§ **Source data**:
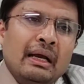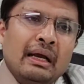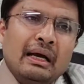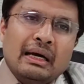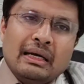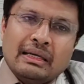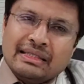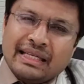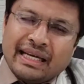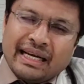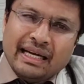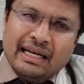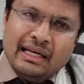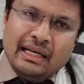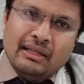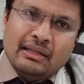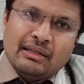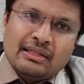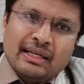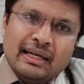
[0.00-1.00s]
Uh,
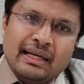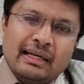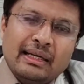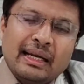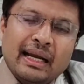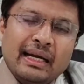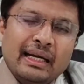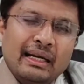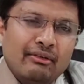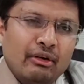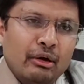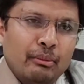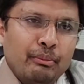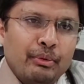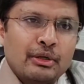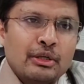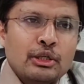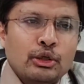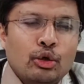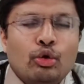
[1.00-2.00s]
secondly, the stent can develop
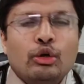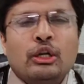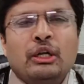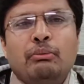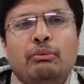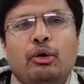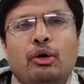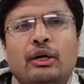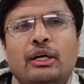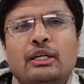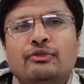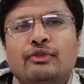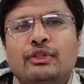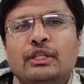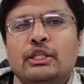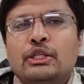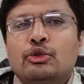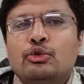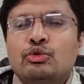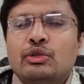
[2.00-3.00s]
a slow reblockage
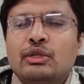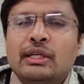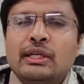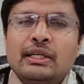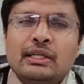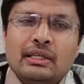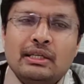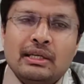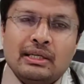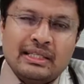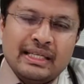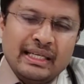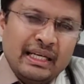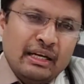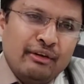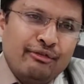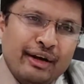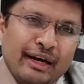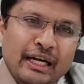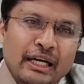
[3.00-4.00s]
which is usually uh, seen
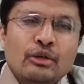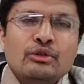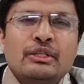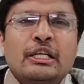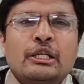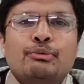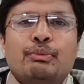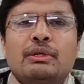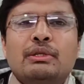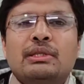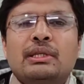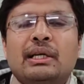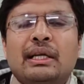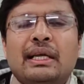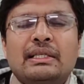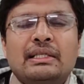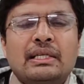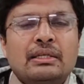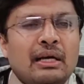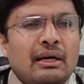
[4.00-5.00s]
in 5 to 6 percent
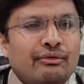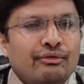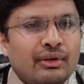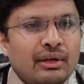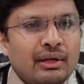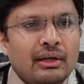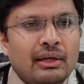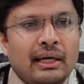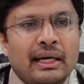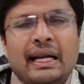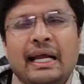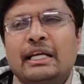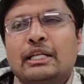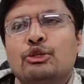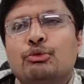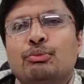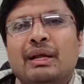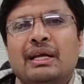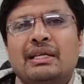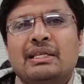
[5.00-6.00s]
cases after an
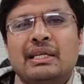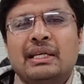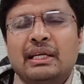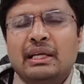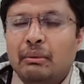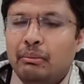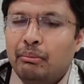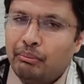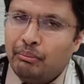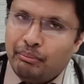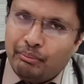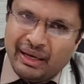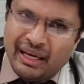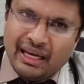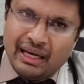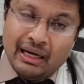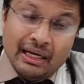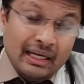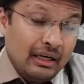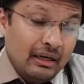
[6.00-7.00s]
angioplasty in
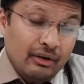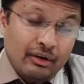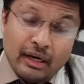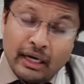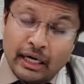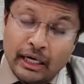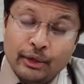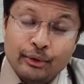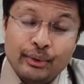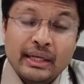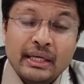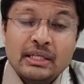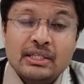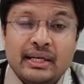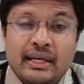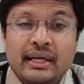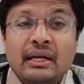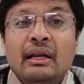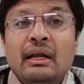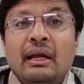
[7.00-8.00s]
a, uh, in a drug-eluting
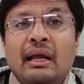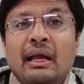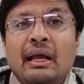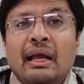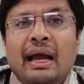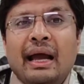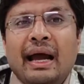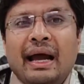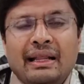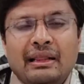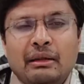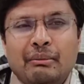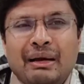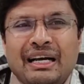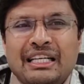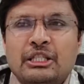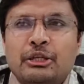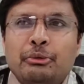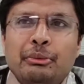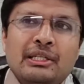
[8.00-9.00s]
stent and the
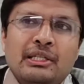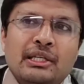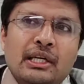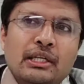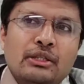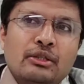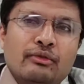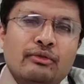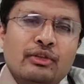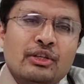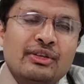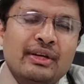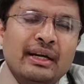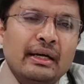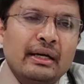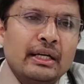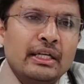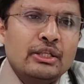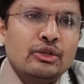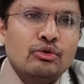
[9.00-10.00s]
maximum incidence of the
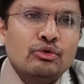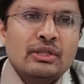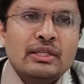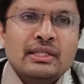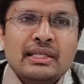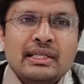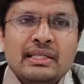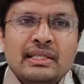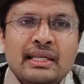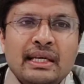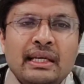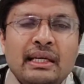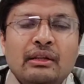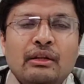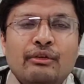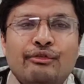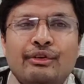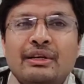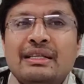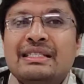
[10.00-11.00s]
stent restenosis is seen in
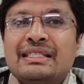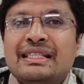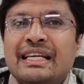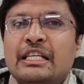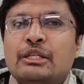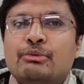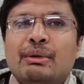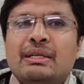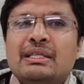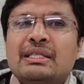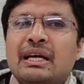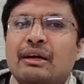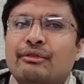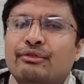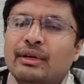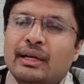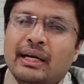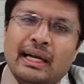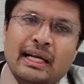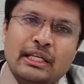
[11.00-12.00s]
the first 6 months
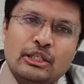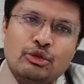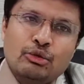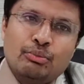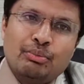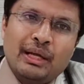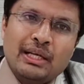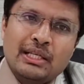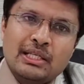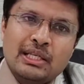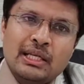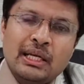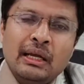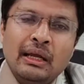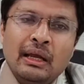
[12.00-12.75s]
after an angioplasty.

§ **YOUR TASK**: Your answer should consist solely of the lines from the one with "[8.00-9.00s]" through the last line of the entries, restated word for word, with the pictures omitted.

§ **EXERCISE ANSWER**:
[8.00-9.00s]
stent and the
[9.00-10.00s]
maximum incidence of the
[10.00-11.00s]
stent restenosis is seen in
[11.00-12.00s]
the first 6 months
[12.00-12.75s]
after an angioplasty.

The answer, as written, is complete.